The Brief
Salary7 min readMay 2026

How to negotiate your salary without losing the offer

Most people don't negotiate. The few who do walk away with thousands more — and almost never lose the job. Here's how.

Roughly half of professionals never negotiate the first salary offer they receive. The reasons are remarkably consistent: they don't want to seem greedy, they're scared the offer will be pulled, or they assume the company has done their homework and the number is fair.

Almost none of those fears hold up. In ten years of pay data, the rate at which a reasonable, professional negotiation costs someone the job is statistically close to zero. The cost of not negotiating, on the other hand, is enormous.

What it costs to skip the conversation

A $5,000 bump on your starting salary doesn't compound to $5,000. It compounds to roughly $50,000 over a decade once you factor in raises (which are usually a percentage of base) and the next role, where recruiters often anchor to your previous comp.

Skipping the negotiation is one of the most expensive five-minute decisions you'll ever make. The good news: the conversation itself is short, scripted, and far less awkward than you think.

Do the research before the offer lands

You need three numbers before you talk money: the role's market range, your minimum acceptable number, and your target number.

  • Market range: pull data from Levels.fyi, Glassdoor, Payscale, and at least one industry-specific source. Look at the same title, level, and location.
  • Minimum: the number below which you'd genuinely walk away.
  • Target: 10–20% above the top of the market range. This is your opening ask.

Write all three down. Negotiation is much easier when you know your numbers cold and aren't doing math in your head while a recruiter is talking.

When to bring up salary

Never first. If a recruiter asks for your expectations early, deflect: "I'd love to learn more about the role and team before we get into specifics — what range have you budgeted for this position?"

Wait until they want you. The right moment to negotiate is after they've made an offer, not before. Once they've decided you're the person, they're motivated to make it work.

Three scripts that actually work

Pick the one that matches your situation. Each is short on purpose — long emails kill momentum.

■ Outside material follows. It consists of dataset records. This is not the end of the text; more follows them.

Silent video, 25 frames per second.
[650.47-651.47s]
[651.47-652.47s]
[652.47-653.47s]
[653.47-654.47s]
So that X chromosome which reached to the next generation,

Script 1 — The confident counter

Thank you for the offer — I'm genuinely excited about the role. Based on my research and experience, I was hoping to land closer to $X. Is there flexibility to get there?

Use this when you have solid market data and a clear sense of your value. Direct, polite, no apologies.

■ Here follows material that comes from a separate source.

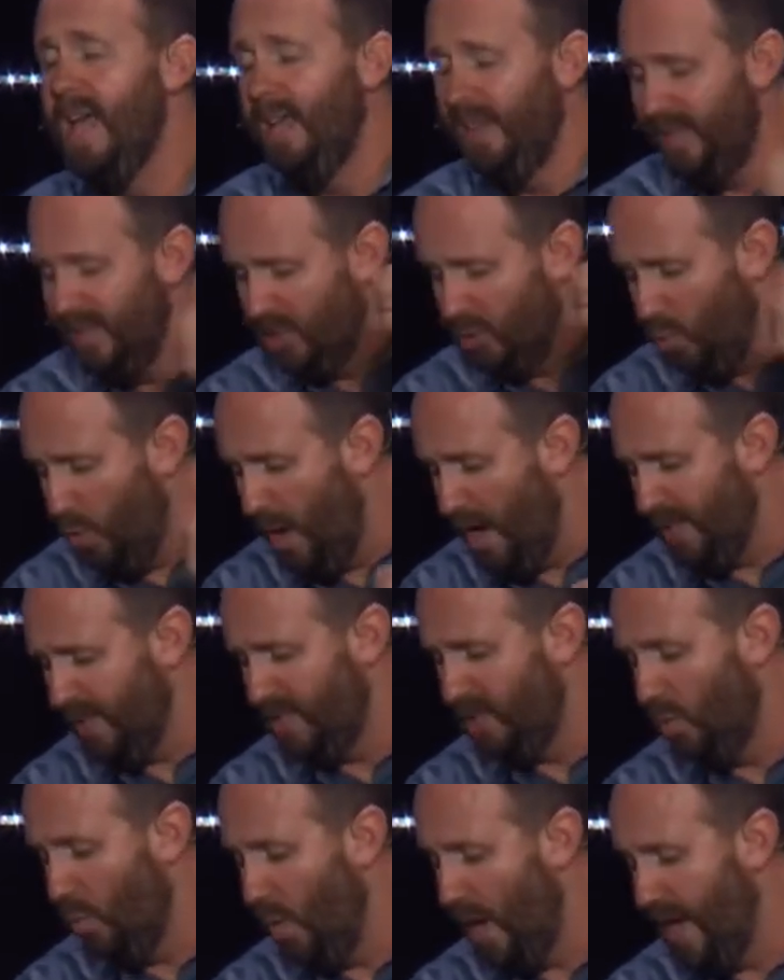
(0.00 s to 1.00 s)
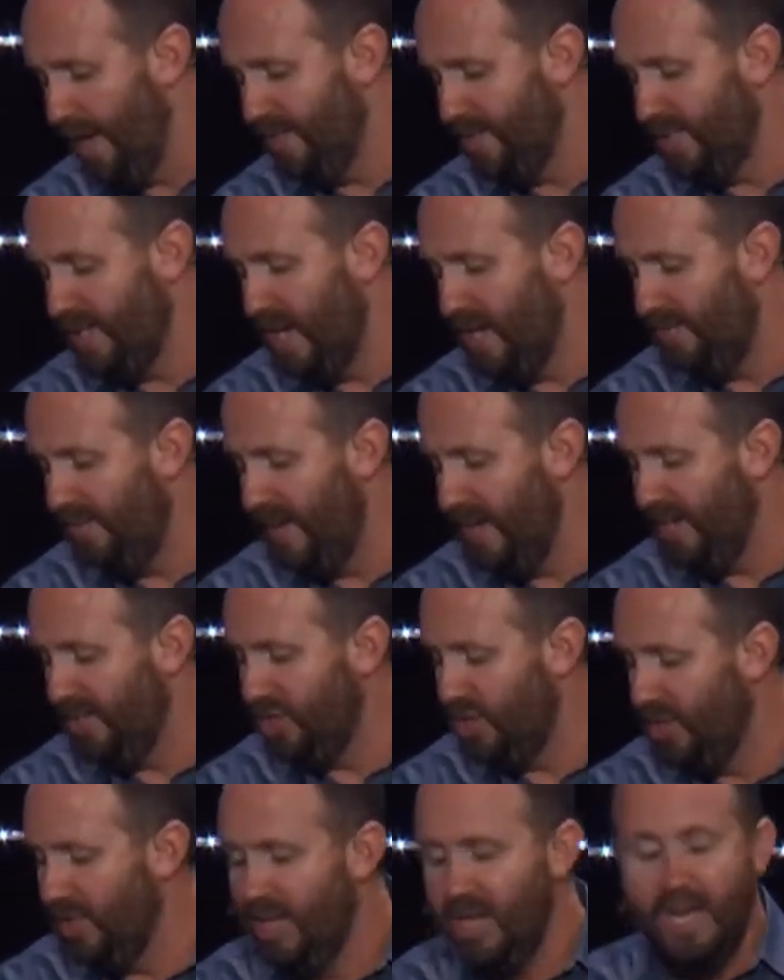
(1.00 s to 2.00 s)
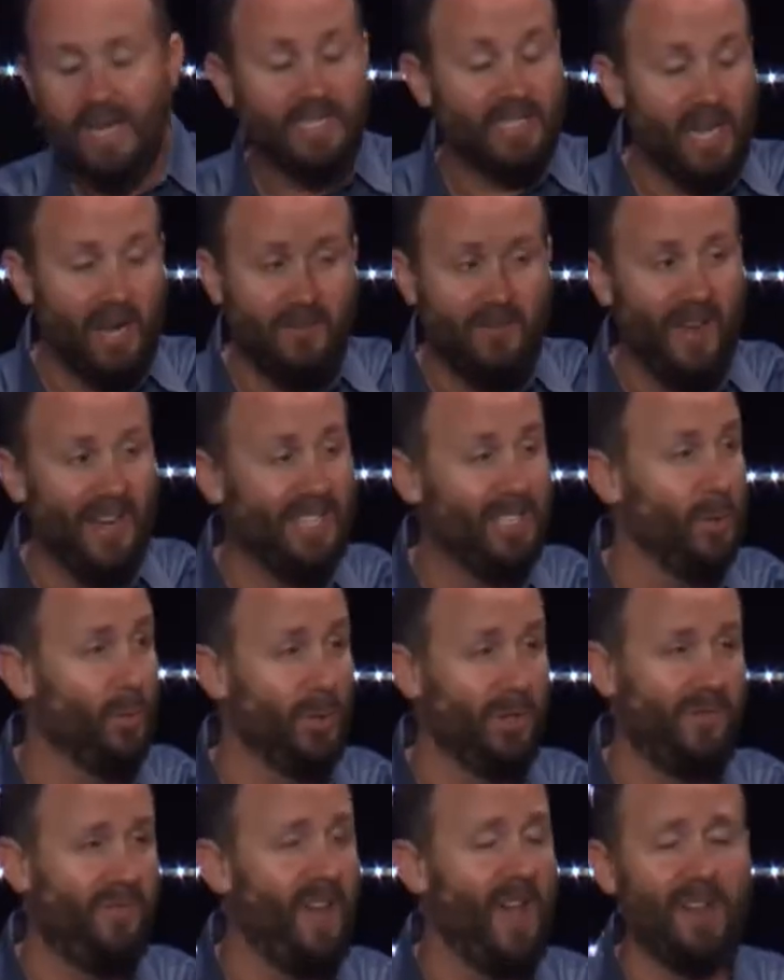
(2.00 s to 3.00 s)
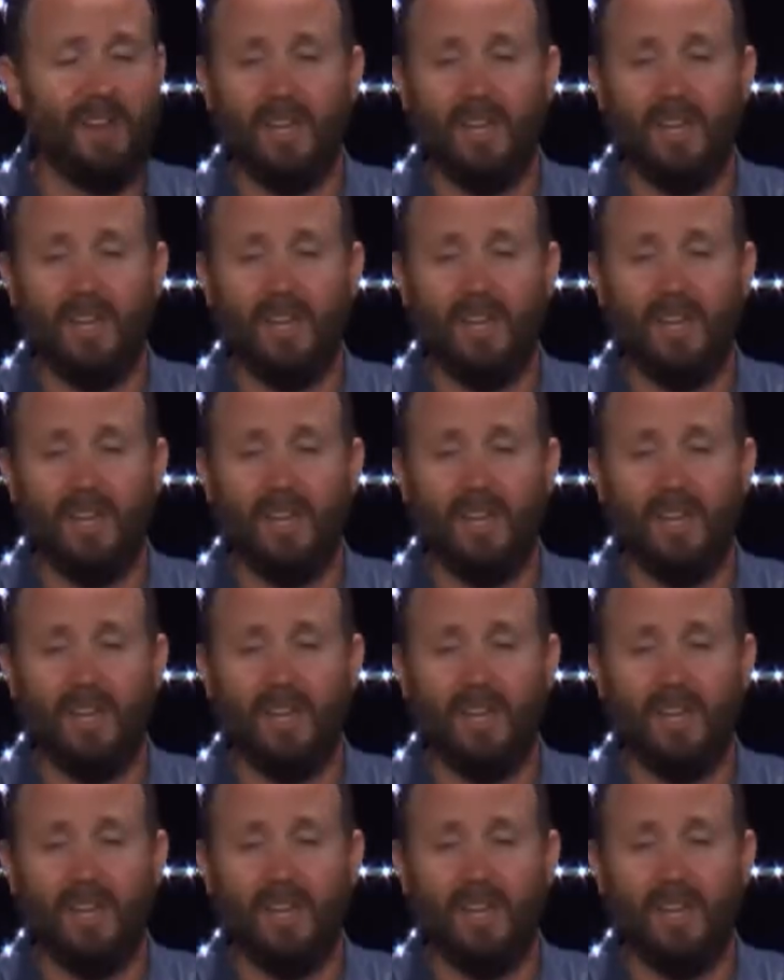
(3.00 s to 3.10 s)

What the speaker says: This was the way of salvation. Salvation was found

Script 2 — The appreciative push

Thank you so much for this — I really want to join the team. The base is a little below what I was targeting given the scope of the role. Could we look at $X, or perhaps make up the difference with a sign-on or earlier equity vesting?

Use this when you want to keep the temperature warm. It signals that you're already in, while opening multiple levers (base, sign-on, equity, start date).

Script 3 — The competing offer

I wanted to be transparent — I have another offer at $X. You're my first choice, and I'd love to make it work here. Is there room to match or get close?

Only use this if it's true. Bluffing here is a career-defining mistake — a real recruiter can usually tell. If it is true, it's the strongest lever you'll ever have.

How to handle pushback

If they say "that's our final offer," don't panic. Most aren't. Try: "I understand. Is base the only flexible piece, or could we look at a sign-on bonus, additional equity, or an early review?" You'd be surprised how often a different lever opens up when base is locked.

If the answer is genuinely no after you've asked twice, that's your data. Decide whether the role is still worth it at the offered number — and if it is, accept warmly. The negotiation is over the moment you say yes.

The thing nobody tells you

Recruiters expect you to negotiate. Hiring managers respect it. Companies budget headroom into their first offers precisely because they expect a counter. The candidate who says "sure, sounds good" to the first number isn't being polite — they're being unusual.

Five minutes of mild discomfort. Tens of thousands of dollars over your career. It's the best return on awkwardness you'll ever get.